- [Material to process]:
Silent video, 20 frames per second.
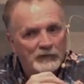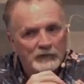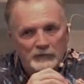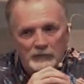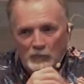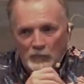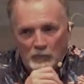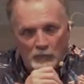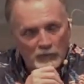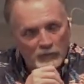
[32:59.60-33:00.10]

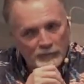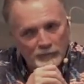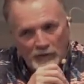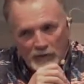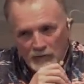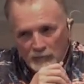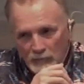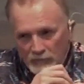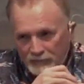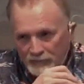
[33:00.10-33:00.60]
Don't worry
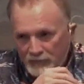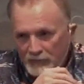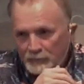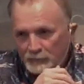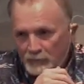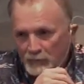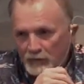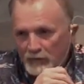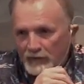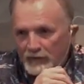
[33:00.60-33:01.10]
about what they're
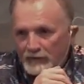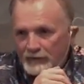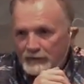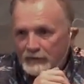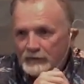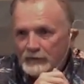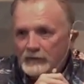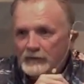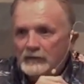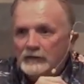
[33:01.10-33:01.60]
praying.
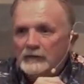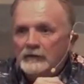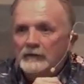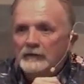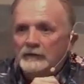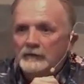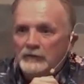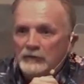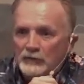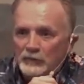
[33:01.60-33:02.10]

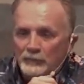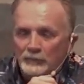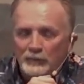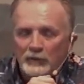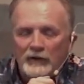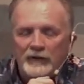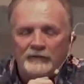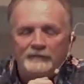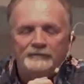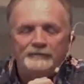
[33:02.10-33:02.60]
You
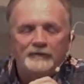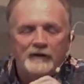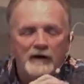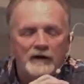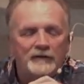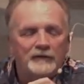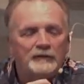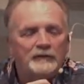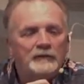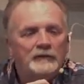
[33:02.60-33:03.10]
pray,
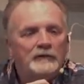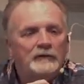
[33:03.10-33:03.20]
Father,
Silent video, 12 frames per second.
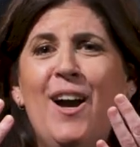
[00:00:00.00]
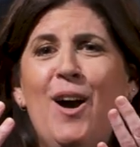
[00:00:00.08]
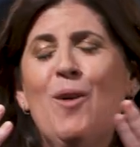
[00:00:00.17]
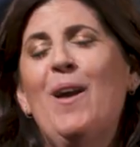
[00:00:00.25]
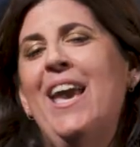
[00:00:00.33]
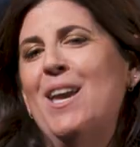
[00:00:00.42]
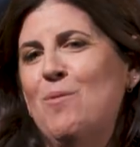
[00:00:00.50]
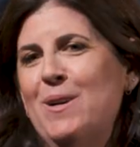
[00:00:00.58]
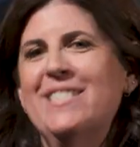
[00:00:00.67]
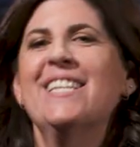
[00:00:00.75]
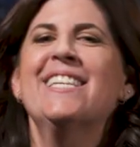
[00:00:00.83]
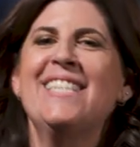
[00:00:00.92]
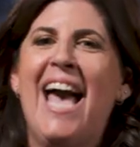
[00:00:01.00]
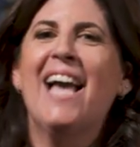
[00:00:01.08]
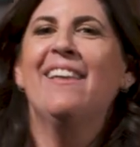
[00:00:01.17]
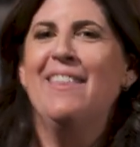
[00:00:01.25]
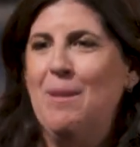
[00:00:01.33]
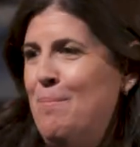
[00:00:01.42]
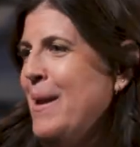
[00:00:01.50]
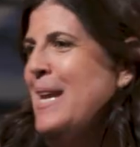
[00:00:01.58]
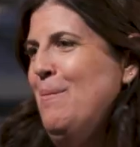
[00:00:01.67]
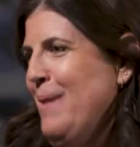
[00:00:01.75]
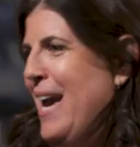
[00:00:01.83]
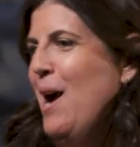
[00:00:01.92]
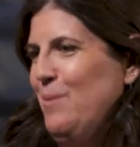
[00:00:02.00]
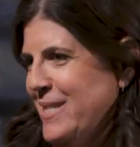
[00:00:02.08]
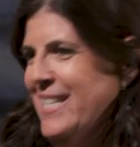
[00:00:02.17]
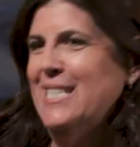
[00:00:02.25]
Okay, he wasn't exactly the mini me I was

- [What you are asked to do]:
For this exercise, copy every line of the data that holds "Silent".

- [Exercise solution]:
Silent video, 20 frames per second.
Silent video, 12 frames per second.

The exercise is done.